Segment Start: DATA PROVIDED

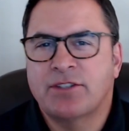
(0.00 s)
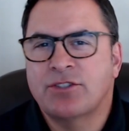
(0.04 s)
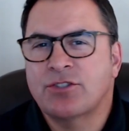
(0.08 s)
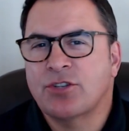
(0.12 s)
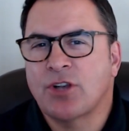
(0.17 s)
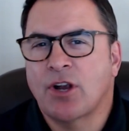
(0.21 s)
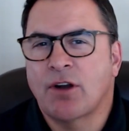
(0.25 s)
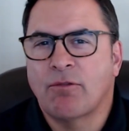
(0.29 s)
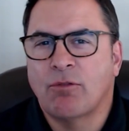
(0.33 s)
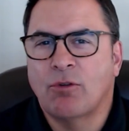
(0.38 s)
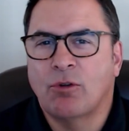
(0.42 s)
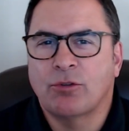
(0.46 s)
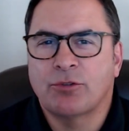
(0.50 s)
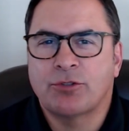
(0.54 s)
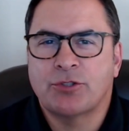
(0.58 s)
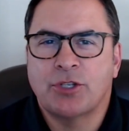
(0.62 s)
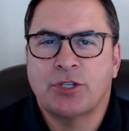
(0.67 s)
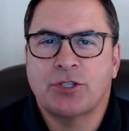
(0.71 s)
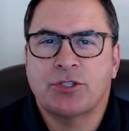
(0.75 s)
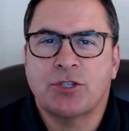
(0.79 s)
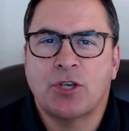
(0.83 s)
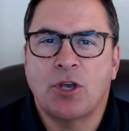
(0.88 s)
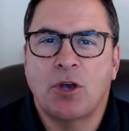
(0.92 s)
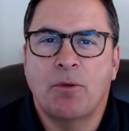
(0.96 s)
several
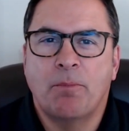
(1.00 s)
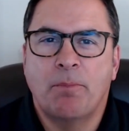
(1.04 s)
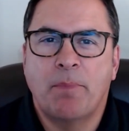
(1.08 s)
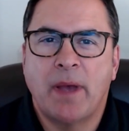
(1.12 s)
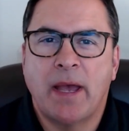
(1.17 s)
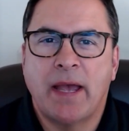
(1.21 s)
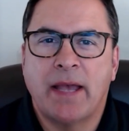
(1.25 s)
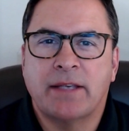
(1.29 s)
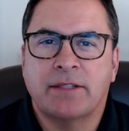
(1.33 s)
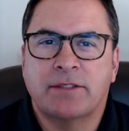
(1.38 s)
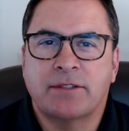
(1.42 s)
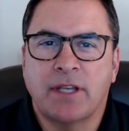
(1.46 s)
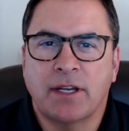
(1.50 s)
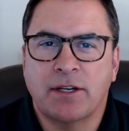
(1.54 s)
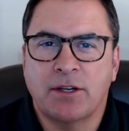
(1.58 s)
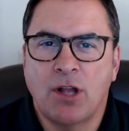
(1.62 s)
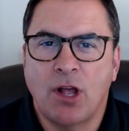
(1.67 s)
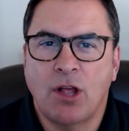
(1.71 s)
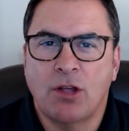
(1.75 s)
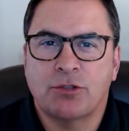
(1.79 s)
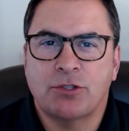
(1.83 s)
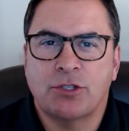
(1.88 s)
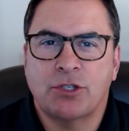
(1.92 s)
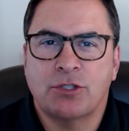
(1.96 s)
Cisco-based
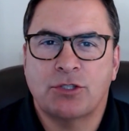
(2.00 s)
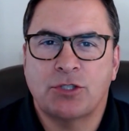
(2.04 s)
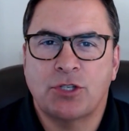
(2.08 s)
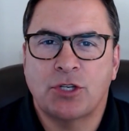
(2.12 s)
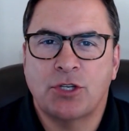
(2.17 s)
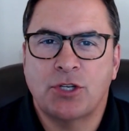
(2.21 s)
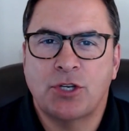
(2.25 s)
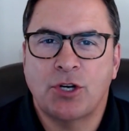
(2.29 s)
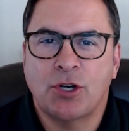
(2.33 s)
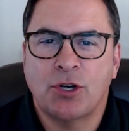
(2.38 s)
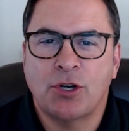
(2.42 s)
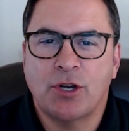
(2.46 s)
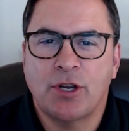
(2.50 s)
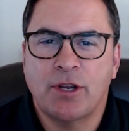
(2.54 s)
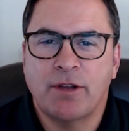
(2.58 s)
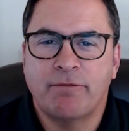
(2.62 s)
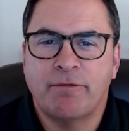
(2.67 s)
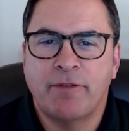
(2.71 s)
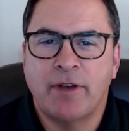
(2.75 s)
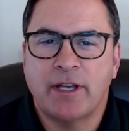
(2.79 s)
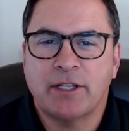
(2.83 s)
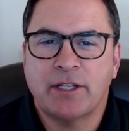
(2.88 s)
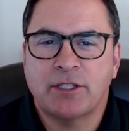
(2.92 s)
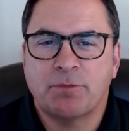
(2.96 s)
technology and security
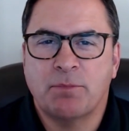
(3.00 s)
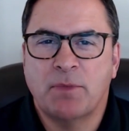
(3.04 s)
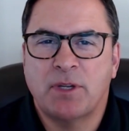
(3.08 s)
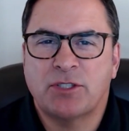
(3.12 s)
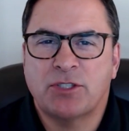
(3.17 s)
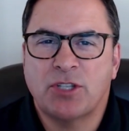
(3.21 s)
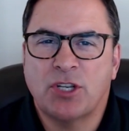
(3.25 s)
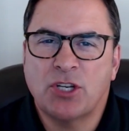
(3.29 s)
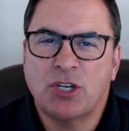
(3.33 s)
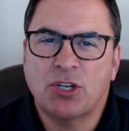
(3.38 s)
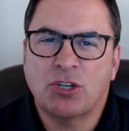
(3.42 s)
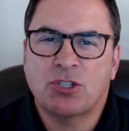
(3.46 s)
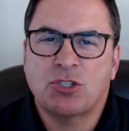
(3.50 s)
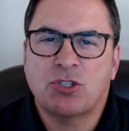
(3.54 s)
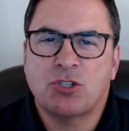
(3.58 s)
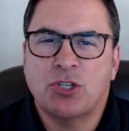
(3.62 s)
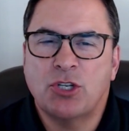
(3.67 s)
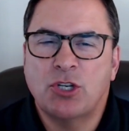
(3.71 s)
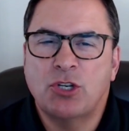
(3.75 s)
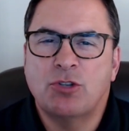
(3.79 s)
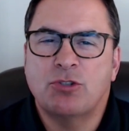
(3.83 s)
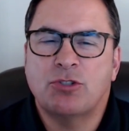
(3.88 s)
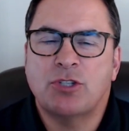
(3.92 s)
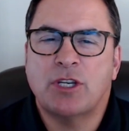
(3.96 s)
investments that you're
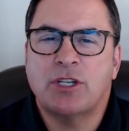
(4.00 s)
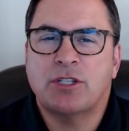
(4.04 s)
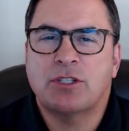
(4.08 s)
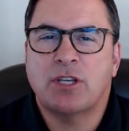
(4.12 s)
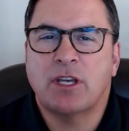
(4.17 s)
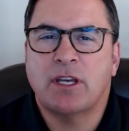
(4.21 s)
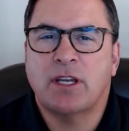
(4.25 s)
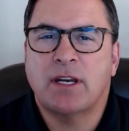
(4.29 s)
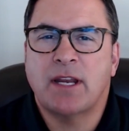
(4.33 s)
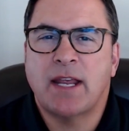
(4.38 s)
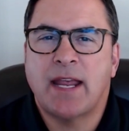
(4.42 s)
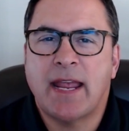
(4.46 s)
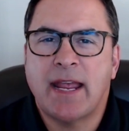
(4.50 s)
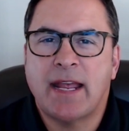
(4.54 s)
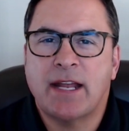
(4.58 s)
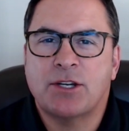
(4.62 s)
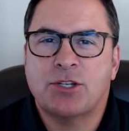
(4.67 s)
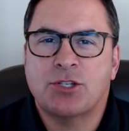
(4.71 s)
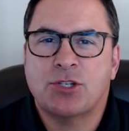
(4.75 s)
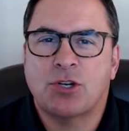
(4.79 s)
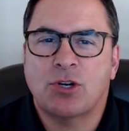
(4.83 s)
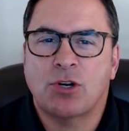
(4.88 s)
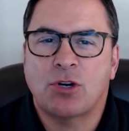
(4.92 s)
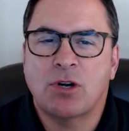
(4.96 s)
using to
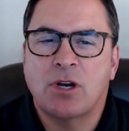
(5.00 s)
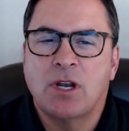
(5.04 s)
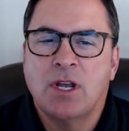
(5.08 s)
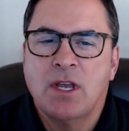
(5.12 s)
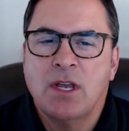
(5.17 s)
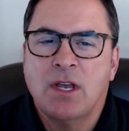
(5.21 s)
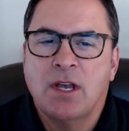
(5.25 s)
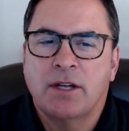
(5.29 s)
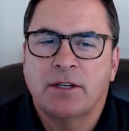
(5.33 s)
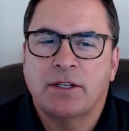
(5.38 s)
enhance your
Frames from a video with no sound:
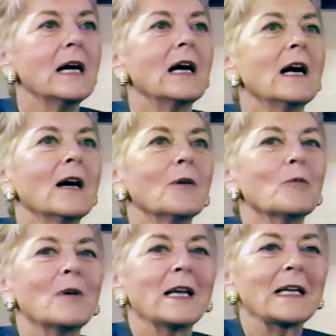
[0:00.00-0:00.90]
Uh,
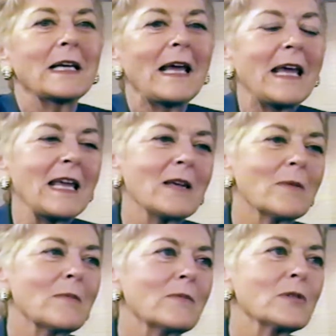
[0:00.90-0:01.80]
when it
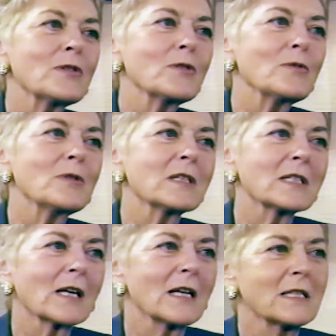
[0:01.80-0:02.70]
came to
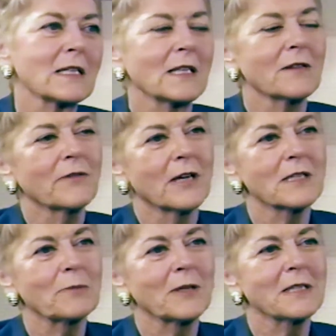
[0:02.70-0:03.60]
discussing the
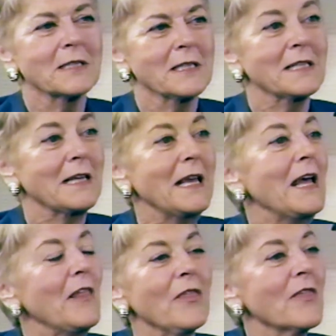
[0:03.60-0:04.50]
vice presidency,
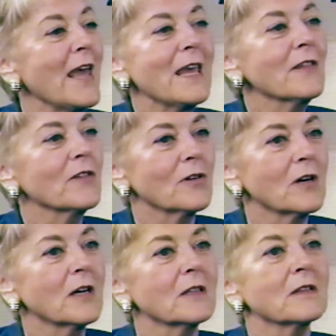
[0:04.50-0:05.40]
they
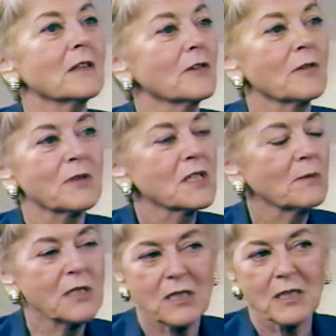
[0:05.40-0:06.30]
thought, you know, there was so
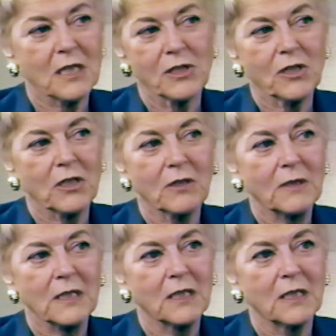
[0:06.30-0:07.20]
much discussion
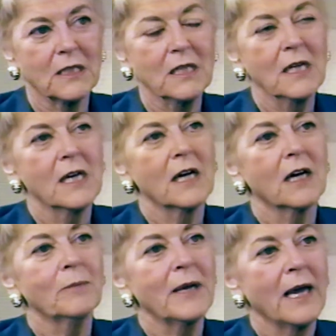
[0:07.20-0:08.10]
going on
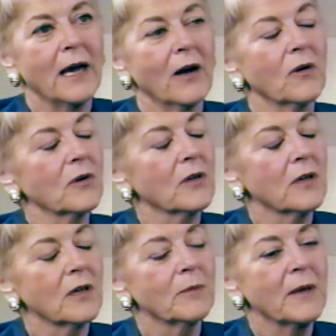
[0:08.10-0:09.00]
about,
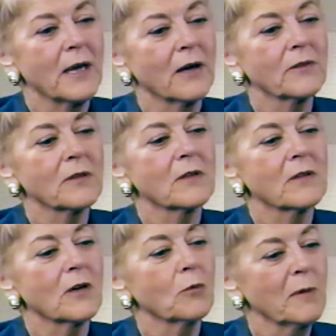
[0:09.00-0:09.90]
about
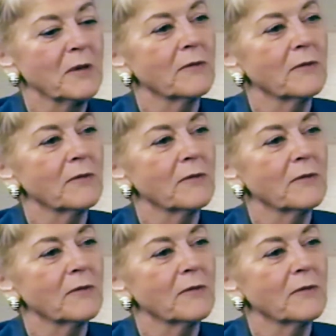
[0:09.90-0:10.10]
a woman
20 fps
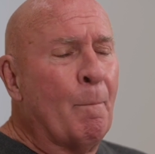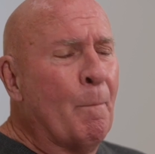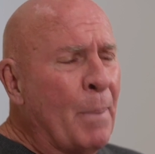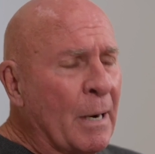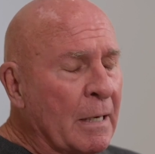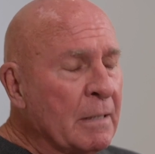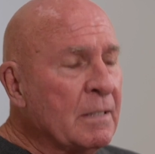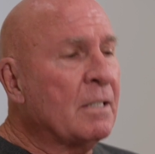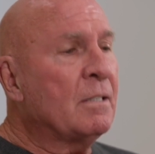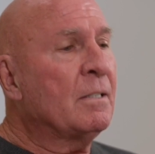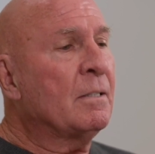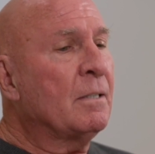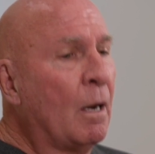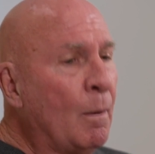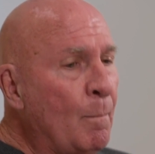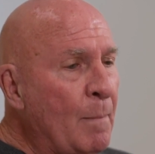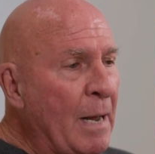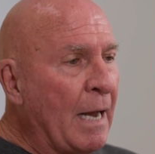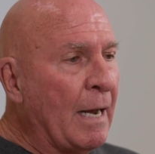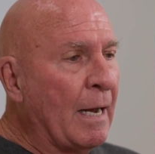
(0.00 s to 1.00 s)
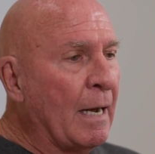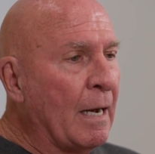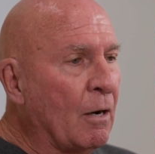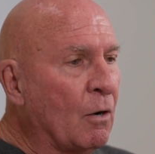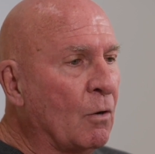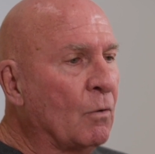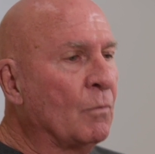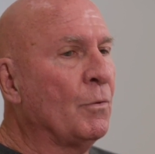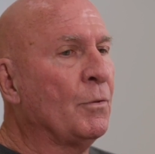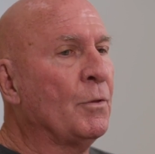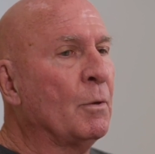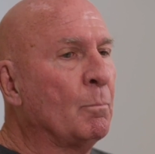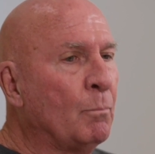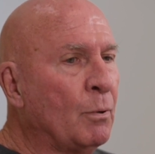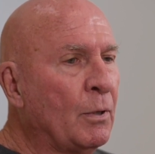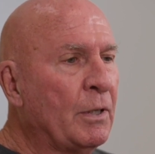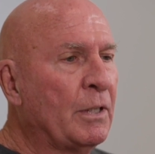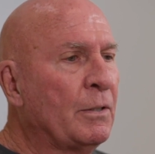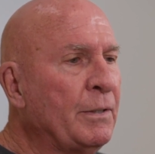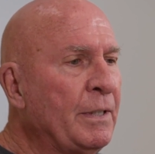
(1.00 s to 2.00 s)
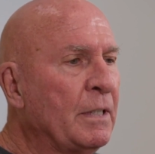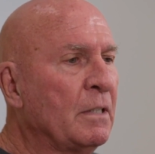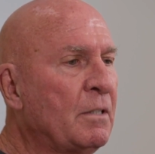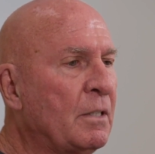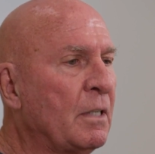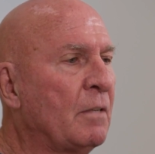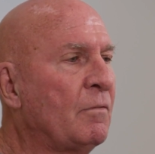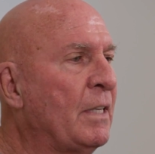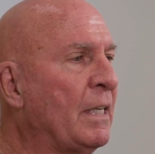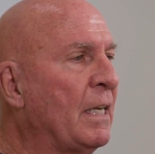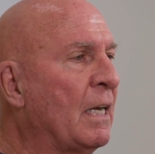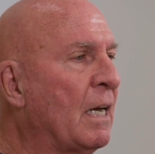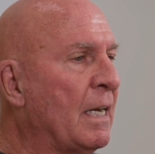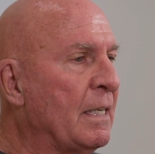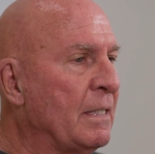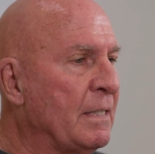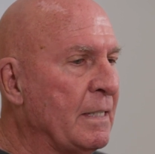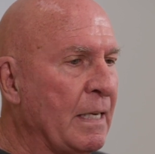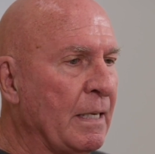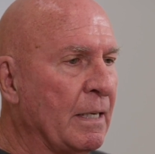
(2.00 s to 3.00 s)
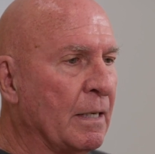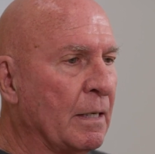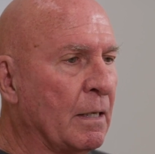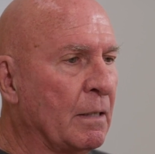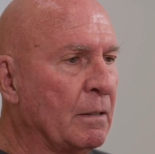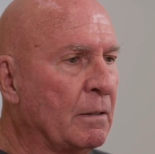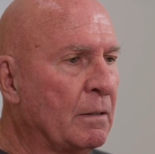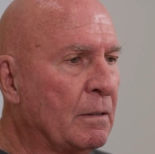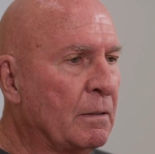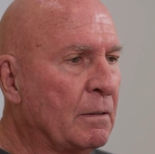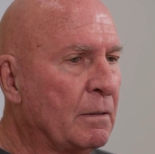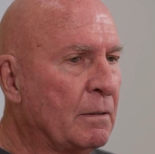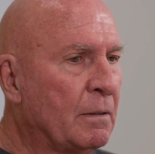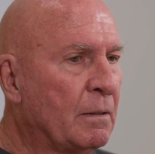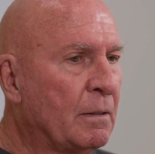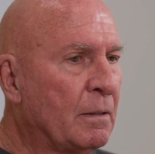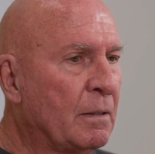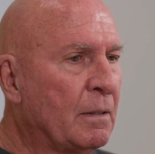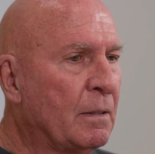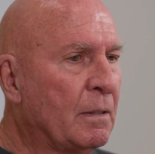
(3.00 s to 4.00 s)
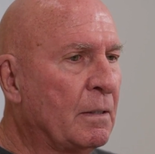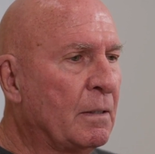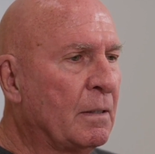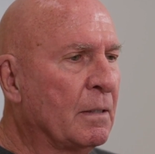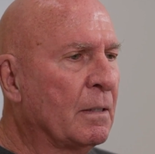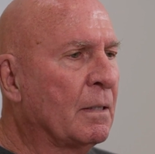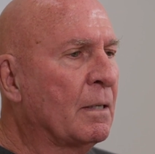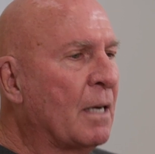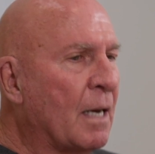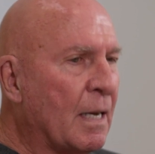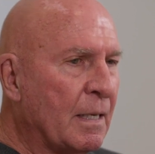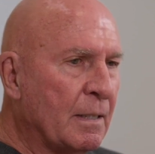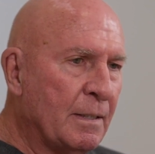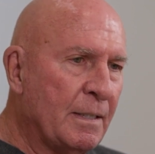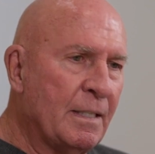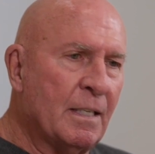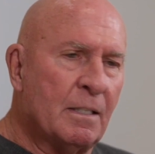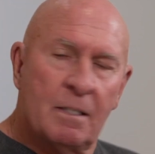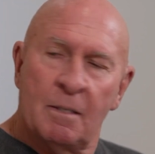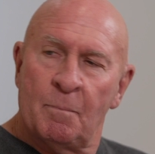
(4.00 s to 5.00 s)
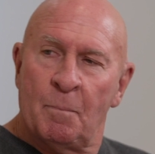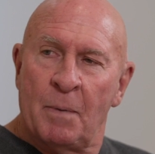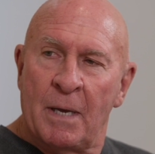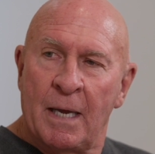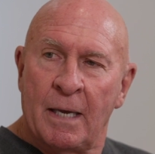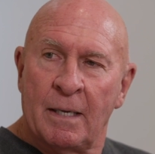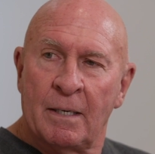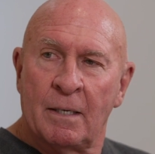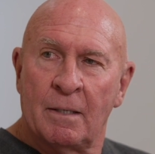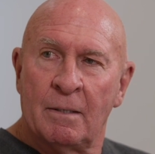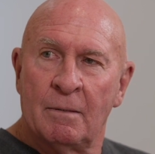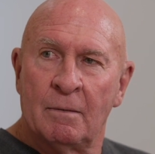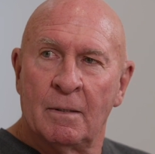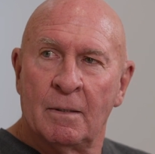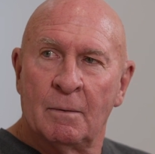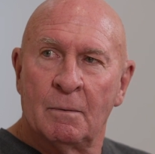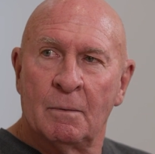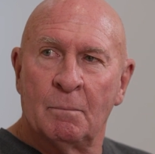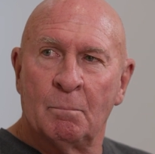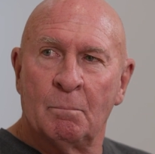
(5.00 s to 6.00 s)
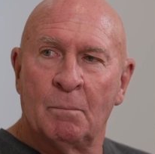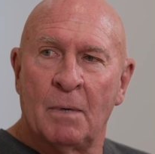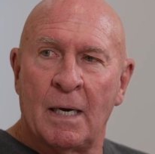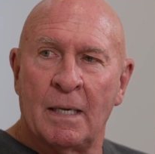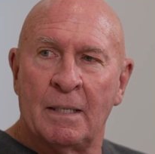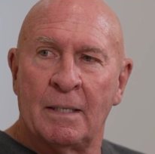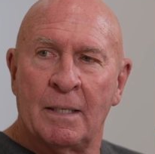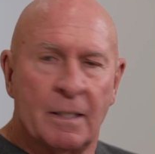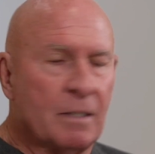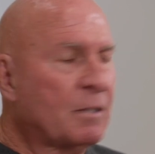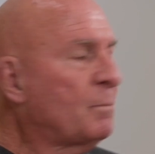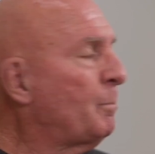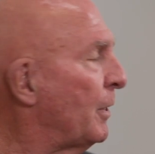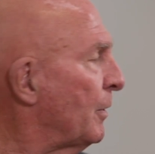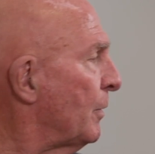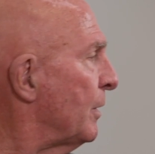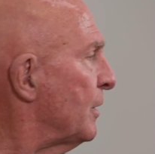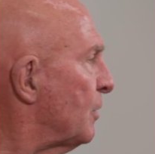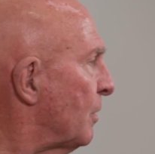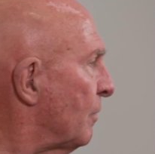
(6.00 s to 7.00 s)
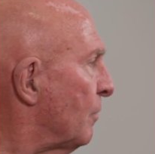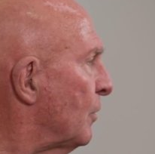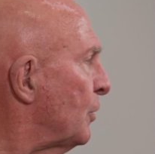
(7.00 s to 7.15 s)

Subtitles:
but somehow the brilliance of the idea got dissipated by the experience of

Segment End: DATA PROVIDED

Restate every entry above word for word; no picture belongs in the copy.

## RESPONSE TO THIS EXERCISE
(0.00 s)
(0.04 s)
(0.08 s)
(0.12 s)
(0.17 s)
(0.21 s)
(0.25 s)
(0.29 s)
(0.33 s)
(0.38 s)
(0.42 s)
(0.46 s)
(0.50 s)
(0.54 s)
(0.58 s)
(0.62 s)
(0.67 s)
(0.71 s)
(0.75 s)
(0.79 s)
(0.83 s)
(0.88 s)
(0.92 s)
(0.96 s)
several
(1.00 s)
(1.04 s)
(1.08 s)
(1.12 s)
(1.17 s)
(1.21 s)
(1.25 s)
(1.29 s)
(1.33 s)
(1.38 s)
(1.42 s)
(1.46 s)
(1.50 s)
(1.54 s)
(1.58 s)
(1.62 s)
(1.67 s)
(1.71 s)
(1.75 s)
(1.79 s)
(1.83 s)
(1.88 s)
(1.92 s)
(1.96 s)
Cisco-based
(2.00 s)
(2.04 s)
(2.08 s)
(2.12 s)
(2.17 s)
(2.21 s)
(2.25 s)
(2.29 s)
(2.33 s)
(2.38 s)
(2.42 s)
(2.46 s)
(2.50 s)
(2.54 s)
(2.58 s)
(2.62 s)
(2.67 s)
(2.71 s)
(2.75 s)
(2.79 s)
(2.83 s)
(2.88 s)
(2.92 s)
(2.96 s)
technology and security
(3.00 s)
(3.04 s)
(3.08 s)
(3.12 s)
(3.17 s)
(3.21 s)
(3.25 s)
(3.29 s)
(3.33 s)
(3.38 s)
(3.42 s)
(3.46 s)
(3.50 s)
(3.54 s)
(3.58 s)
(3.62 s)
(3.67 s)
(3.71 s)
(3.75 s)
(3.79 s)
(3.83 s)
(3.88 s)
(3.92 s)
(3.96 s)
investments that you're
(4.00 s)
(4.04 s)
(4.08 s)
(4.12 s)
(4.17 s)
(4.21 s)
(4.25 s)
(4.29 s)
(4.33 s)
(4.38 s)
(4.42 s)
(4.46 s)
(4.50 s)
(4.54 s)
(4.58 s)
(4.62 s)
(4.67 s)
(4.71 s)
(4.75 s)
(4.79 s)
(4.83 s)
(4.88 s)
(4.92 s)
(4.96 s)
using to
(5.00 s)
(5.04 s)
(5.08 s)
(5.12 s)
(5.17 s)
(5.21 s)
(5.25 s)
(5.29 s)
(5.33 s)
(5.38 s)
enhance your
Frames from a video with no sound:
[0:00.00-0:00.90]
Uh,
[0:00.90-0:01.80]
when it
[0:01.80-0:02.70]
came to
[0:02.70-0:03.60]
discussing the
[0:03.60-0:04.50]
vice presidency,
[0:04.50-0:05.40]
they
[0:05.40-0:06.30]
thought, you know, there was so
[0:06.30-0:07.20]
much discussion
[0:07.20-0:08.10]
going on
[0:08.10-0:09.00]
about,
[0:09.00-0:09.90]
about
[0:09.90-0:10.10]
a woman
20 fps
(0.00 s to 1.00 s)
(1.00 s to 2.00 s)
(2.00 s to 3.00 s)
(3.00 s to 4.00 s)
(4.00 s to 5.00 s)
(5.00 s to 6.00 s)
(6.00 s to 7.00 s)
(7.00 s to 7.15 s)

Subtitles:
but somehow the brilliance of the idea got dissipated by the experience of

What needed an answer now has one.